Love for your wild beauty
will never stop singing inside me.
I carry that song of joy within,
a gleaming treasure, a song of love.

There are spirits here:
they called me to this power place
of the First People, who have walked here
before us for ten thousand years.
Spirits of land and sea and sky
whisper to me, in the forest,
along all your wild shores.
They sing to my soul: deep peace,
deep peace.
They give me rest.
They tell me:
You are Home.

It comforts me to know
that one day I will be placed
in this beloved earth,
where tall trees lashed by winter storm
will sing over me.
It is good to know that
I will never have to leave,
that I will remain
forever in this beauty place
where my soul put down its roots
so deep they can
never be pulled out.


for earthweal, where we contemplate Spirits of Place. In 2000, UNESCO designated Clayoquot Sound a Biosphere Reserve.  But you would not believe how many old growth trees have been cut down since then.

Letting All the Bad Stuff Go

 


First there were the big blue hills,
covered in snow, across the lake.
There were bullrushes, my first black dog,
a swing; weiners and beans for lunch,
two large turkeys who walked,
one on each side of me, up and down
the driveway, to protect me,
because I was so small.

Later, there was Grandma's house,
apple orchards in spring blossom,
riding my bike far out into the hills.
Always, the smell of the hot, packed earth,
sage and Ponderosa pine.

Today there was a happy hello 
from a wolf-dog who loves me,
and his grim owner yanking him away.
Unhappy humans tend to take away
the happiness of others. Well, they try.
But I am at peace: with my life,
with my soul, with how hard I have tried
through all the high-hearted
years.

I hold onto the joy: puffy clouds
against blue sky, spring unfolding.
Birds.
Blossoms.
Poems.
I protect my
peaceful rooms, my peaceful heart.

I watch myself letting all the bad stuff go.

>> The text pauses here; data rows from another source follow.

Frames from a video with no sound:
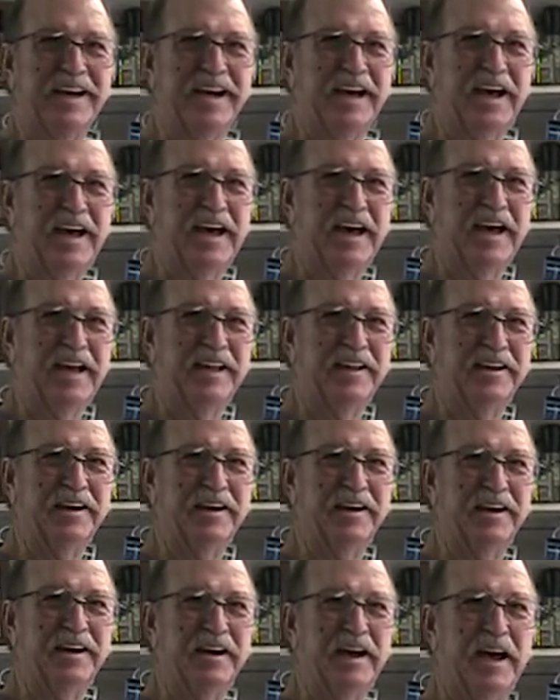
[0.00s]
and
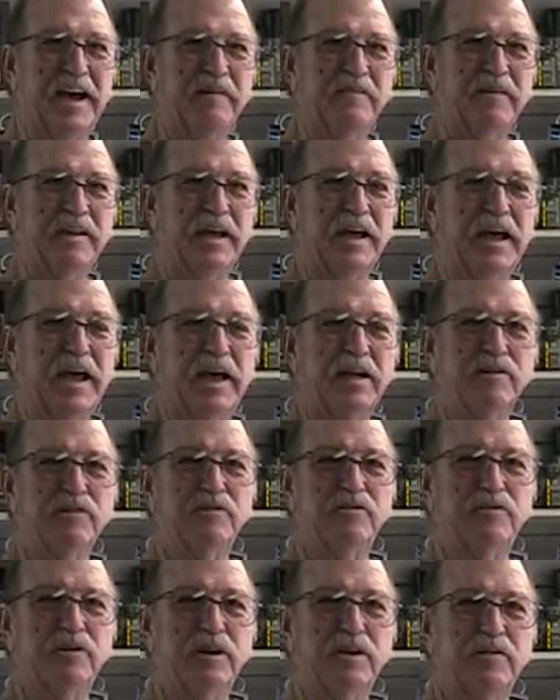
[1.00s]
having an
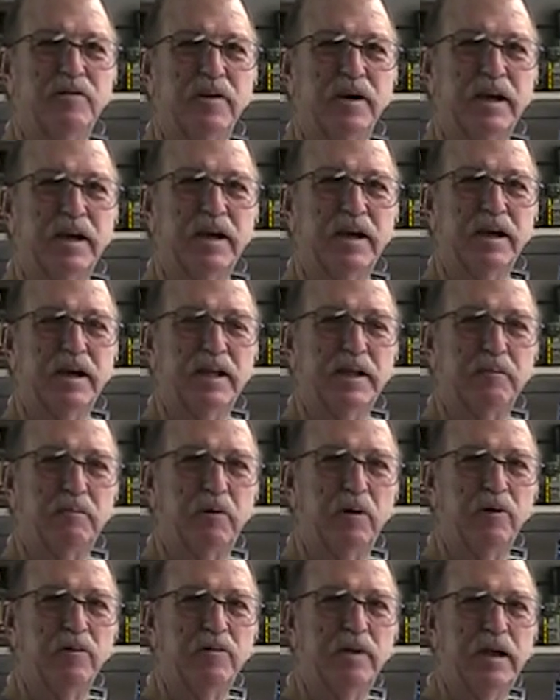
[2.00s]
energy drink and a
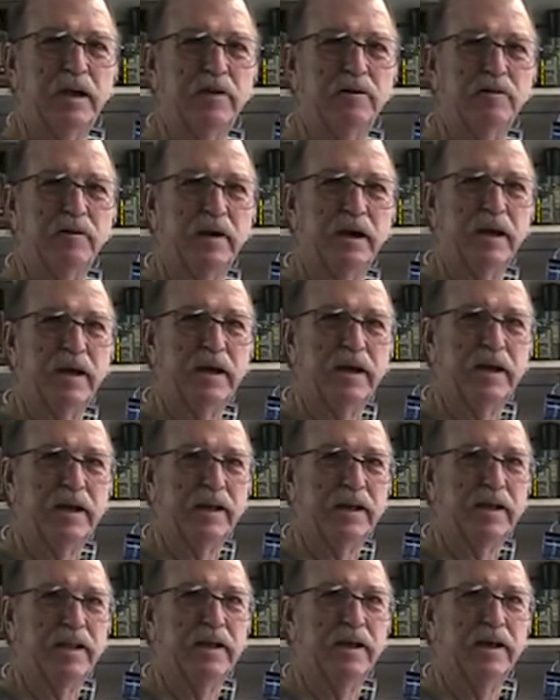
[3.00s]
protein drink and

The title and closing line were inspired by Watching Myself As I Learn to Let Go by Rosemerry Wahtolla Trommer.

Sunday, May 1, 2022

When Elephants Weep*



Elephants cry real tears when they are sad,
remembering the savannah
where they lived when they were young,
the herd they were taken from.
Do they weep as they
ponder the cement enclosure
they now endure,
not a blade of grass to be found?

35 years at the end of a chain,
Kavaan lived. When she was finally freed,
tears coursed down her cheeks:
relief, gratitude, perhaps sorrow
for those lost years? 

In Africa, when their protector's heart stopped,
20 elephants he had rescued walked
for twelve hours, to stand
for two days and two nights
outside his compound.
They came back every year
on the day of his death
to pay their respects.

We all know that elephants grieve.
They gather at the bones of the fallen,
lifting the bones, caressing them,
remembering their dead. 

Do they weep
as they are being killed for their tusks,
as their babies are taken away?
Do they wonder how human hearts
can behave as we do,
such a warring species?

All I know is,
I want to wipe away their tears,
with a wish they never cry again.
All I know is,
when elephants weep,
it breaks my heart.


for the Sunday Muse and shared with earthweal's open link

The title of my poem is taken from the title of the book by Jeffrey Moussaieff Masson and Susan McCarthy. Kavaan was freed by Cher from captivity in Pakistan. The elephant whisperer who created a huge sanctuary for elephants was Lawrence Anthony. He died away from home but when his heart stopped, somehow the elephants knew, and started walking towards his home to pay their respects. There is so much we don't understand - but we get these glimpses that something much bigger than what we comprehend is going on.